▶ [EXERCISE DESCRIPTION]
This exercise asks for every line of the material that includes the word "from".

--- START ---

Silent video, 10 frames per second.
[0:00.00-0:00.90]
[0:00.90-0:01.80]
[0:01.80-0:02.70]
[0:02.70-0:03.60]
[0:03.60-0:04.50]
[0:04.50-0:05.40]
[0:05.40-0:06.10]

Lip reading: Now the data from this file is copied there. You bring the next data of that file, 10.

--- END ---
--- START ---

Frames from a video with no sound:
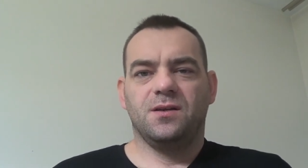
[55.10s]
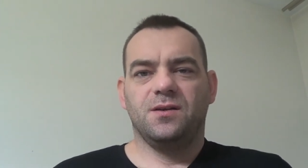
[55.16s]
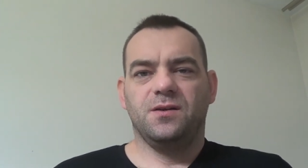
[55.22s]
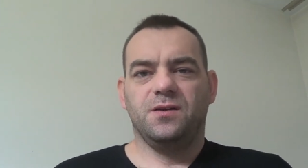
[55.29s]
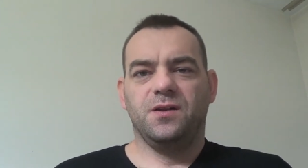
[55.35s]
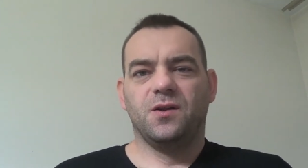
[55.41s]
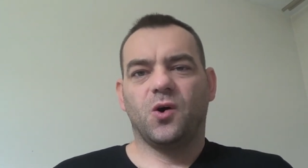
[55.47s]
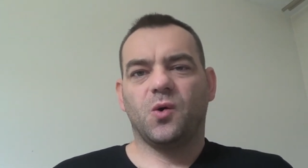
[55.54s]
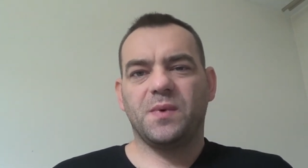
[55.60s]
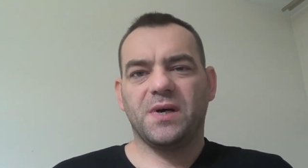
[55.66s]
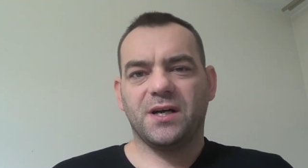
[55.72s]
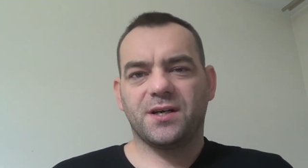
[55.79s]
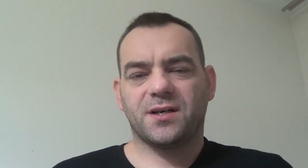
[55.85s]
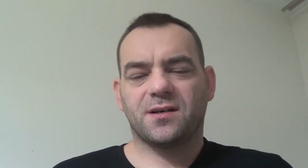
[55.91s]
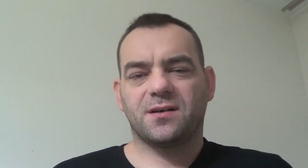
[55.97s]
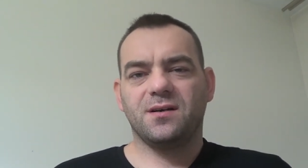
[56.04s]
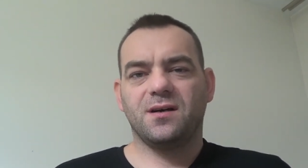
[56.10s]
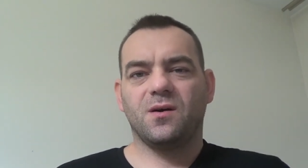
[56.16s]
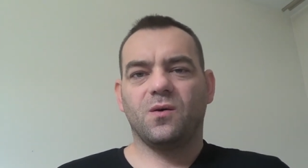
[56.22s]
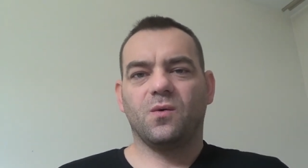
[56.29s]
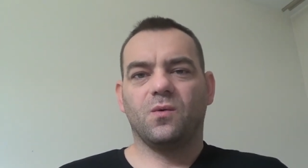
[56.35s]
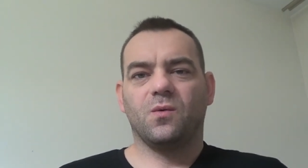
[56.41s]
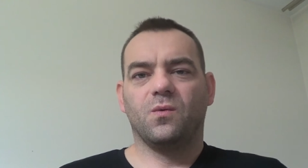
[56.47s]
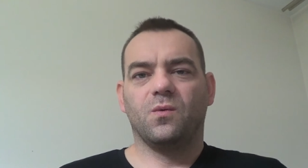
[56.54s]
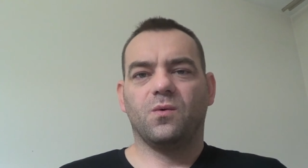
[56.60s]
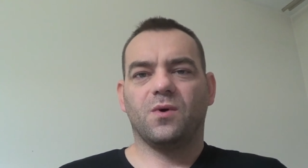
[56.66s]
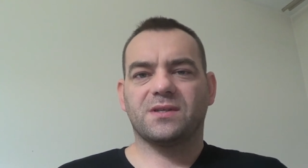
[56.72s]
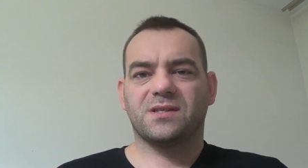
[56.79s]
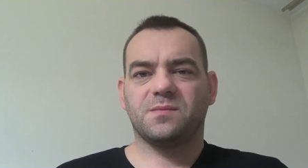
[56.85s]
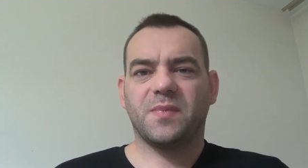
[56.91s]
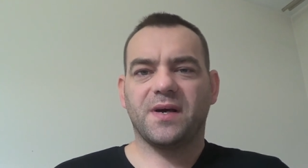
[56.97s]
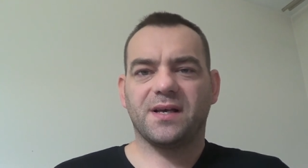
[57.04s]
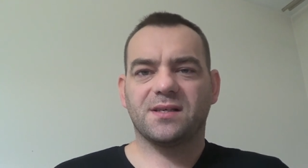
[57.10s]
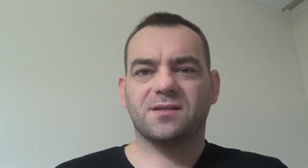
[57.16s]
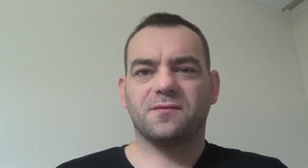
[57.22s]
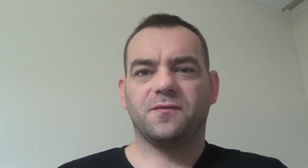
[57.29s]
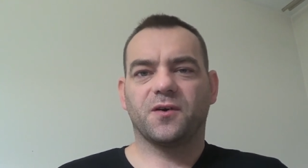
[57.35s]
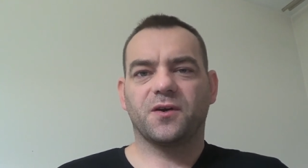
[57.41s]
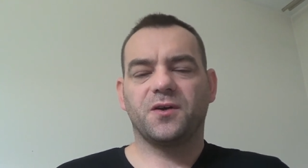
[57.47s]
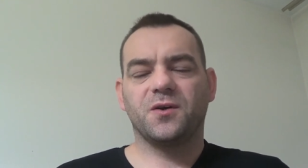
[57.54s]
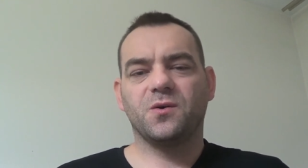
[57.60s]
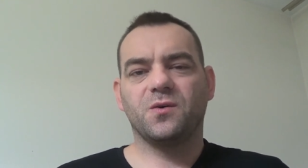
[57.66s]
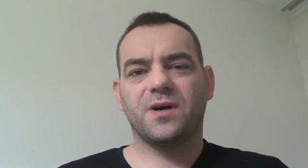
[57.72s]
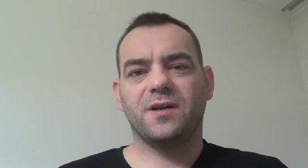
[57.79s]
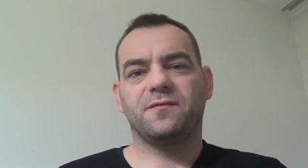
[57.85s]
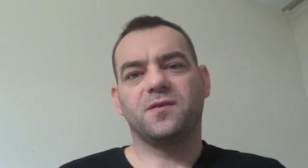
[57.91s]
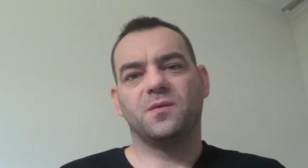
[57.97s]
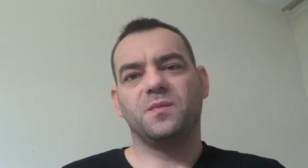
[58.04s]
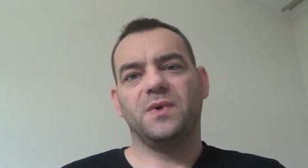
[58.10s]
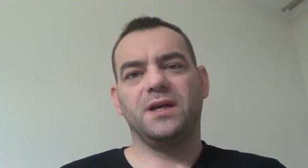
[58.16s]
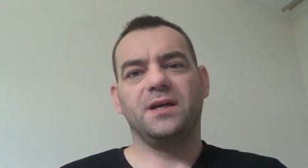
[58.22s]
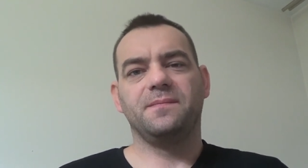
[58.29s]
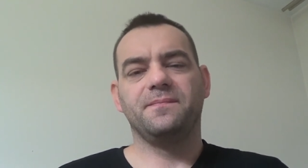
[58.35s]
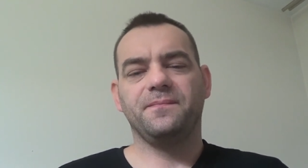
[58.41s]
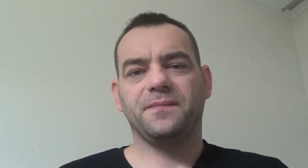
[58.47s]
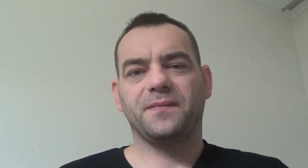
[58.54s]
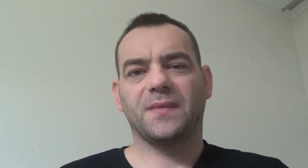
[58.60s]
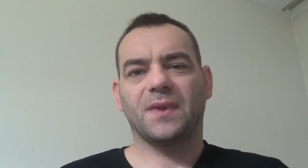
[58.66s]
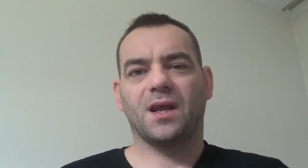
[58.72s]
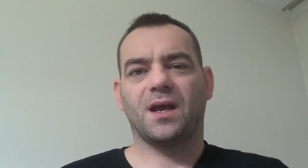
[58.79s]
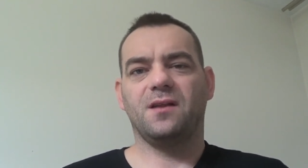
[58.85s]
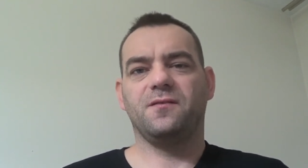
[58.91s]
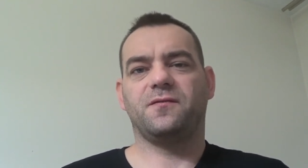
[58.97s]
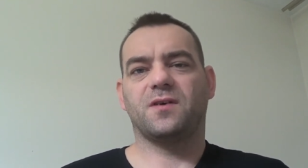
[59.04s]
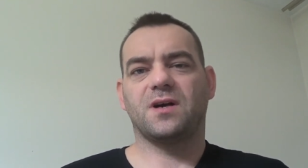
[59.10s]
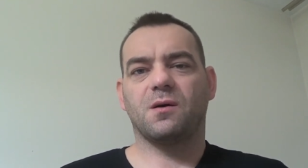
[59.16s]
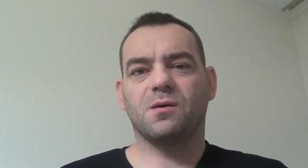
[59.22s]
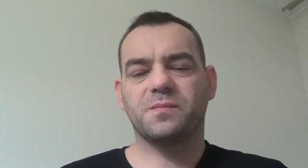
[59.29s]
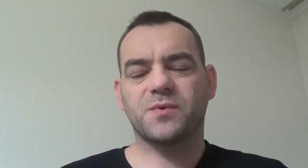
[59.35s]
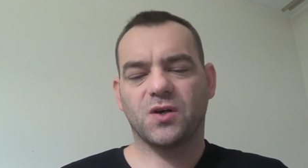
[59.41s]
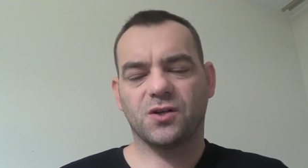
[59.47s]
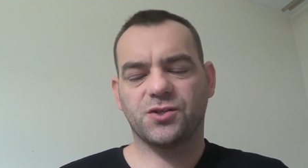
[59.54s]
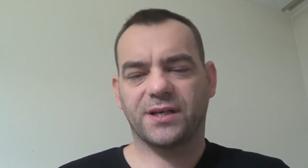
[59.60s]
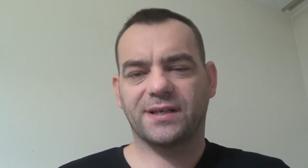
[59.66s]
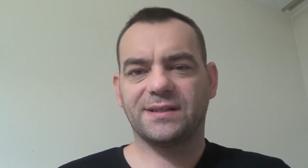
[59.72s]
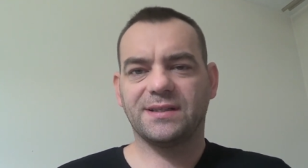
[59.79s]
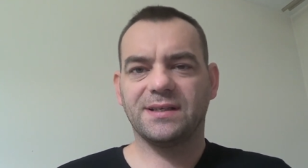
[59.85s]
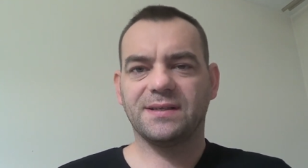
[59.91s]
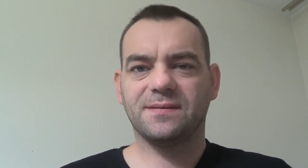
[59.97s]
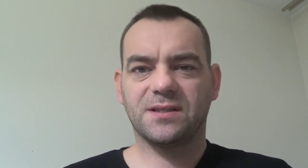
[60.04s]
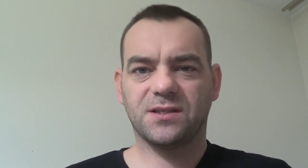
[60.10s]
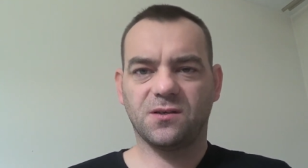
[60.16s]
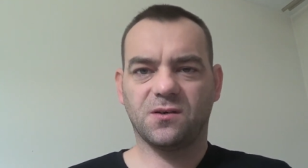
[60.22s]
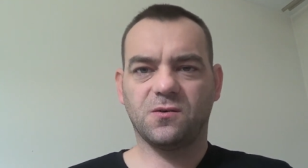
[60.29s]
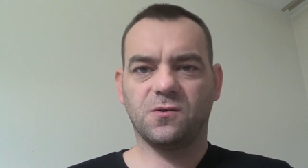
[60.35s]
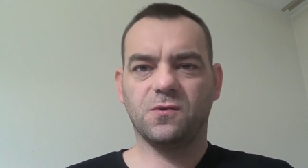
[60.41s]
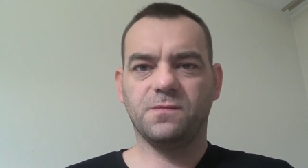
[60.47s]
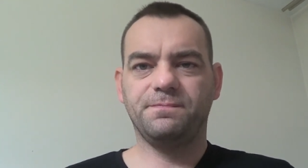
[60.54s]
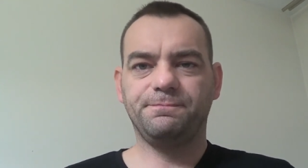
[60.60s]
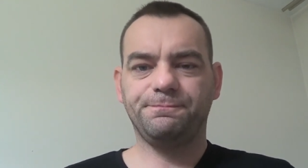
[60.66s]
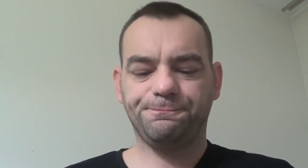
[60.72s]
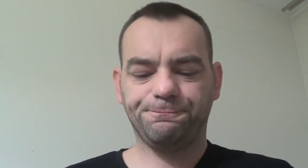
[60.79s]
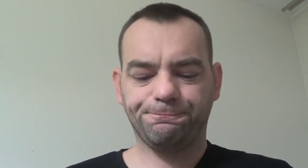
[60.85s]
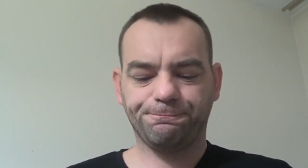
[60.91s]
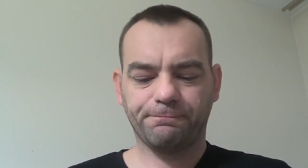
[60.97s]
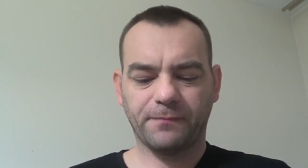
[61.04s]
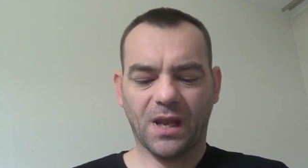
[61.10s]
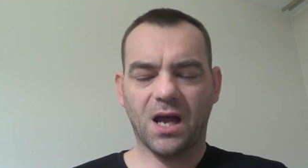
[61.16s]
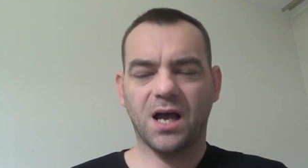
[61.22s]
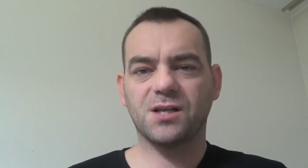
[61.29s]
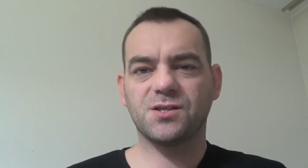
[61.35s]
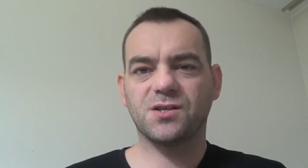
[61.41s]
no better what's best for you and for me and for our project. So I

--- END ---

▶ [RESULT]
Lip reading: Now the data from this file is copied there. You bring the next data of that file, 10.
Frames from a video with no sound:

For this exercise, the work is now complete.